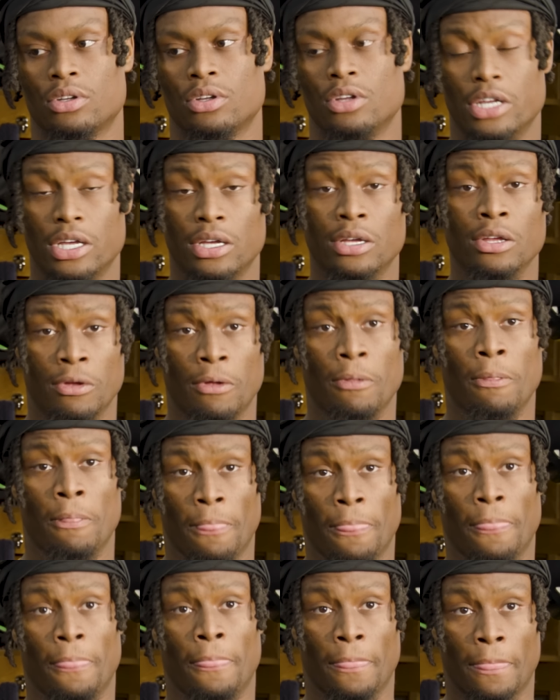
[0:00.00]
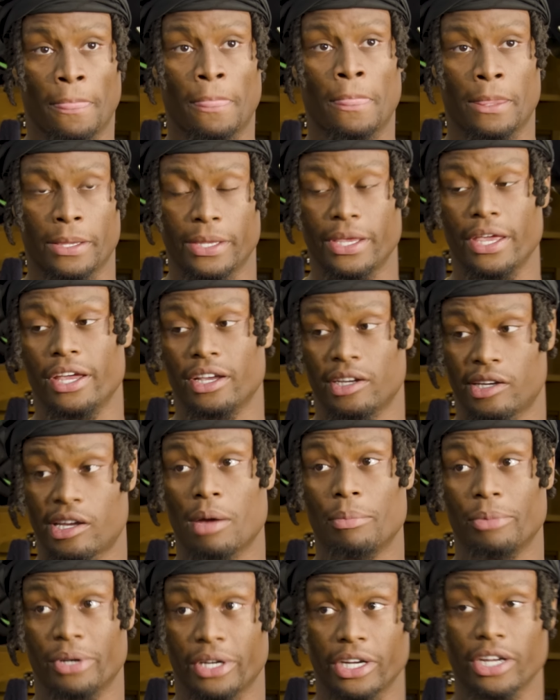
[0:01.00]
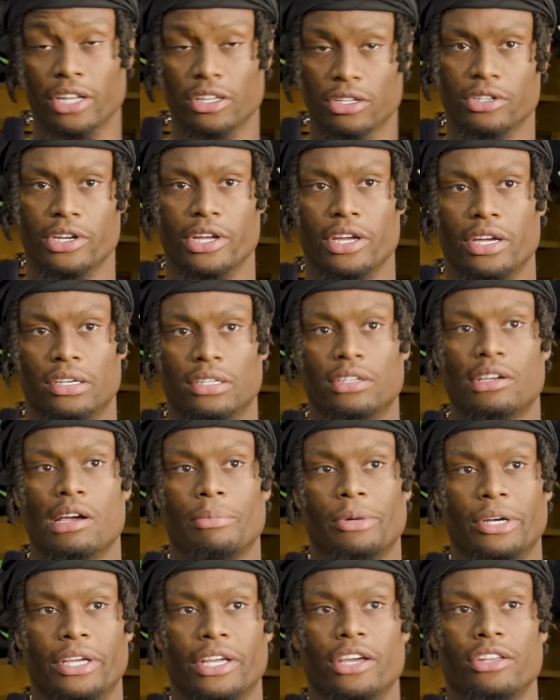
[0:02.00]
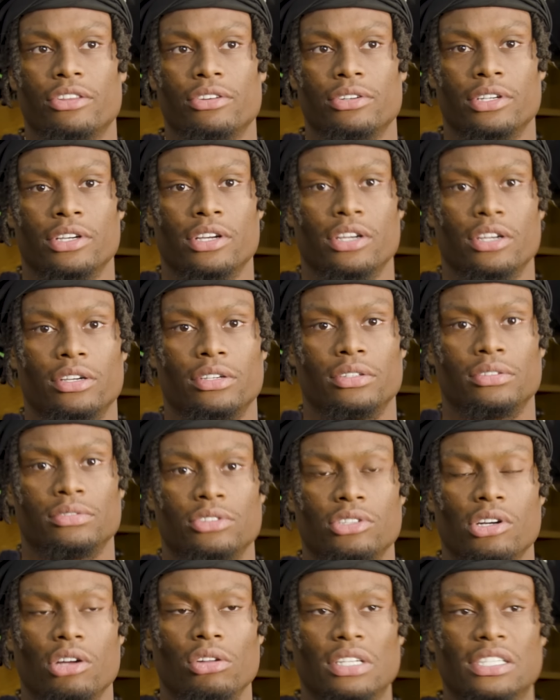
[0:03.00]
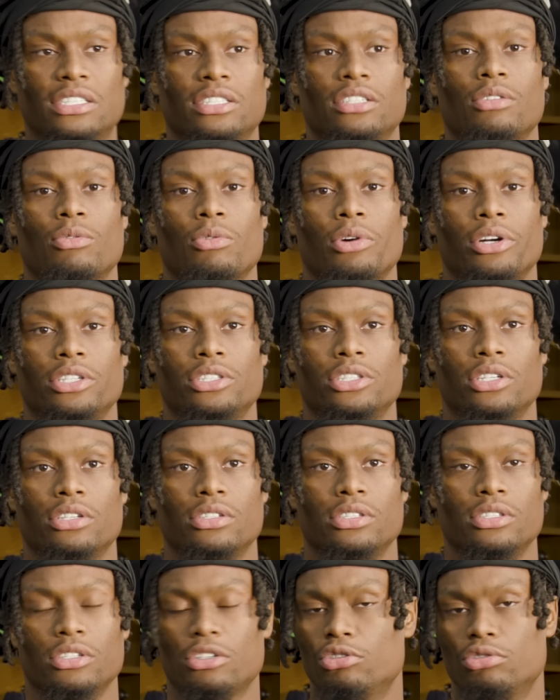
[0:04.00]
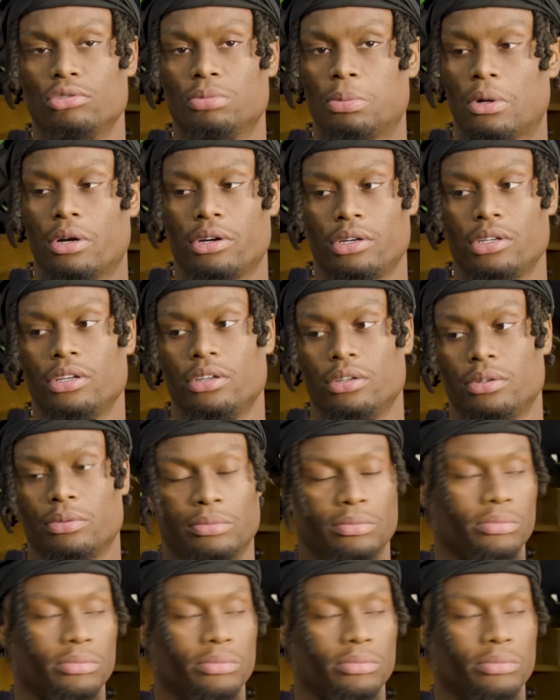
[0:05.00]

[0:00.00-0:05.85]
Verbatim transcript: You know, like everyone together? Coming together, you know, listening to one another is a huge part of it.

# # #

■ Activity: What you give back should be the full material above, retyped exactly, with every image removed.

■ Answer box:
[0:00.00]
[0:01.00]
[0:02.00]
[0:03.00]
[0:04.00]
[0:05.00]

[0:00.00-0:05.85]
Verbatim transcript: You know, like everyone together? Coming together, you know, listening to one another is a huge part of it.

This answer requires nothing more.